The National Rifle Association of America selected the Daniel Defense V7 as the 2017 gun of the year.

During the COVID-19 pandemic, the company accepted a $3.1 million loan from the federal Paycheck Protection Program.

It bought the Hudson H9 patents, and launched an updated design as the Daniel H9 on January 22, 2024.

==Advertising controversies==
Daniel Defense is known for its provocative online advertisements. Some of the company's advertisements use pop-culture references or characters that appeal to youth, including references to the Call of Duty series of video games, to Star Wars characters, and to Santa Claus.

Daniel, the company's founder and CEO, has positioned himself as a provocateur, mocking gun control and engaging in publicity stunts to promote the company's products. Ryan Busse, a former executive at gun company Kimber who later became a critic of the gun industry, called Daniel Defense "basically the poster child" of "egregious, aggressive marketing" by gun sellers. Everytown for Gun Safety has also criticized Daniel Defense's advertisements for glorifying "violence and war" in marketing.

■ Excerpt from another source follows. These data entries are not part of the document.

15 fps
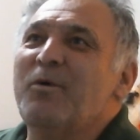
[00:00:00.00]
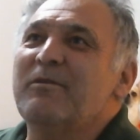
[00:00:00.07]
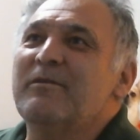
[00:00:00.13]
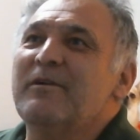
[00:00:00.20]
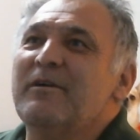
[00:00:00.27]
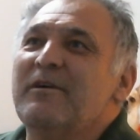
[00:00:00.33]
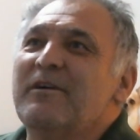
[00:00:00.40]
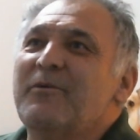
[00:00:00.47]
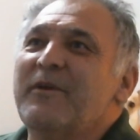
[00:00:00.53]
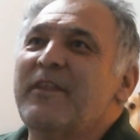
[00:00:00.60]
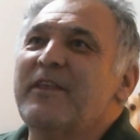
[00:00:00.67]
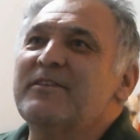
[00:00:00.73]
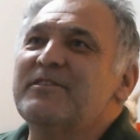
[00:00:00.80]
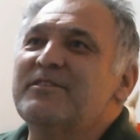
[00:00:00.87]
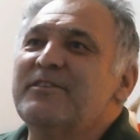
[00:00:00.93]
What
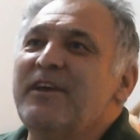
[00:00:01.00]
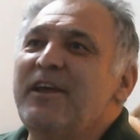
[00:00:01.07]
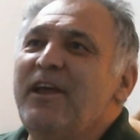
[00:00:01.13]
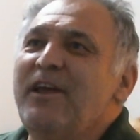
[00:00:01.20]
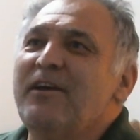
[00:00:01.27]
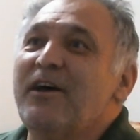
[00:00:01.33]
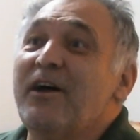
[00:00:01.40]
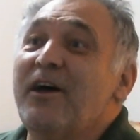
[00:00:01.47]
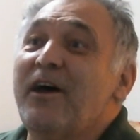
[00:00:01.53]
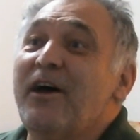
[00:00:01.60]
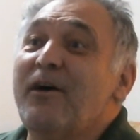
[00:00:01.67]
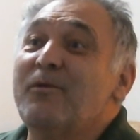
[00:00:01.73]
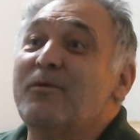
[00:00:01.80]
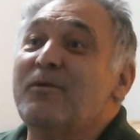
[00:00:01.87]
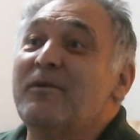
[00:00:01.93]
does it say?
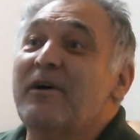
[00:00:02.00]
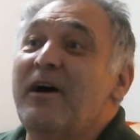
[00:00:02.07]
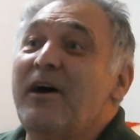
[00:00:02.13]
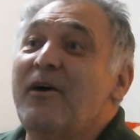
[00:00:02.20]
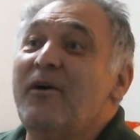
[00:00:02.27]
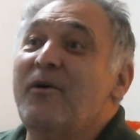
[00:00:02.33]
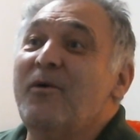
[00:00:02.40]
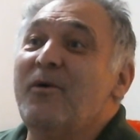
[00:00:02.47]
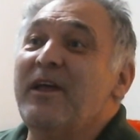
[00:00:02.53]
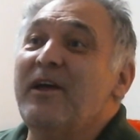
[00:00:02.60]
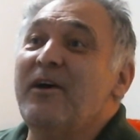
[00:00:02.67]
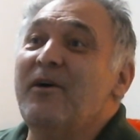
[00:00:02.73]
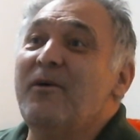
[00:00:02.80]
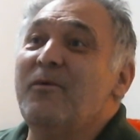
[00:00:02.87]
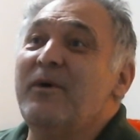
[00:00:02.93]

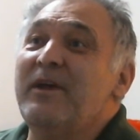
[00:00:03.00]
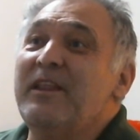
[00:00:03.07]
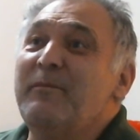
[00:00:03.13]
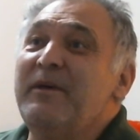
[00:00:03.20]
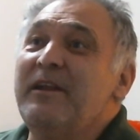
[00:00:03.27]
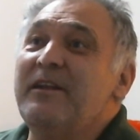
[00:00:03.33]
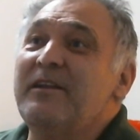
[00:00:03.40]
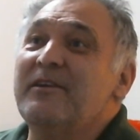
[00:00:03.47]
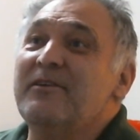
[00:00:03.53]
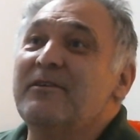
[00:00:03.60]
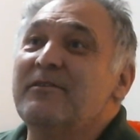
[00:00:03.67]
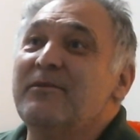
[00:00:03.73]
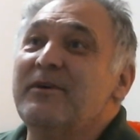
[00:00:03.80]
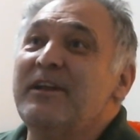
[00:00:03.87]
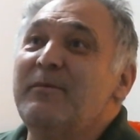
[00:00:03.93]
Wait a minute.
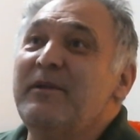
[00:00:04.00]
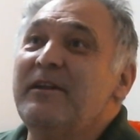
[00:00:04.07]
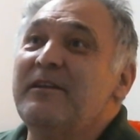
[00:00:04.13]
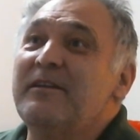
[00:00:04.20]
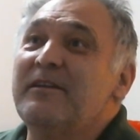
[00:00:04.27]
Wait a minute.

===Super Bowl ad controversy===
In December 2013, Daniel Defense was involved in controversy when it submitted a television commercial to a group of Fox affiliates for broadcast during local commercial time in the network's broadcast of Super Bowl XLVIII. The stations rejected it, citing the National Football League's commercial policy which states: "Firearms, ammunition or other weapons are prohibited; however, stores that sell firearms and ammunition will be permitted, provided they sell other products and the ads do not mention firearms, ammunition or other weapons."

Daniel Defense responded to the rejection by criticizing the NFL's policy and the decision of those Fox affiliates, asserting that its ad did not contain any firearms and focused instead on the company's surrounding outdoor merchandise, falling within the exceptions in the policy. The NFL responded to the claims by denying any involvement in the rejection of the advertisement, but it did confirm that its policy does ban commercials with firearms in them, and in the end, it was not accepted or aired.

==Relation to mass shootings==

===2017 Las Vegas shooting===
The arsenal of the 64-year-old perpetrator of the 2017 Las Vegas shooting included two Daniel Defense AR platform rifles, out of the twenty-four found in his hotel rooms, one DDM4 V11 & one DDM4A1, with two others both being DD5 V1 AR-10 type rifles. He killed 60 people and wounded 411, making it the deadliest mass shooting in US history.

===Uvalde school shooting===
On May 24, 2022, a Daniel Defense DDM4 V7, an AR platform rifle, was used by the shooter who fatally shot nineteen students, two teachers, and wounded seventeen others in the Uvalde school shooting. The gun was located near the body of the perpetrator.

Daniel Defense was met with social media backlash in the wake of the shooting, including criticism for a now-deleted Twitter post made on May 16 depicting a child holding a Daniel Defense rifle. The manufacturer withdrew from the annual NRA convention held in Houston a few days after the shooting, stating that they believed it wasn't an appropriate time to be promoting their products due to the "horrifying tragedy in Uvalde" where "one of [their] products was criminally misused".

On June 3, 2022, the attorney representing the father of one of the victims requested information from Daniel Defense about their marketing strategy to teens and children. A separate legal action from a school employee also filed a request with the Texas court requesting the same information. This was because the assailant legally purchased firearms the day after his 18th birthday on May 17, 2022, but some sources mention that the assailant did research beforehand on what rifle to use, as the DDM4 is widely regarded as a higher end rifle mentioned earlier.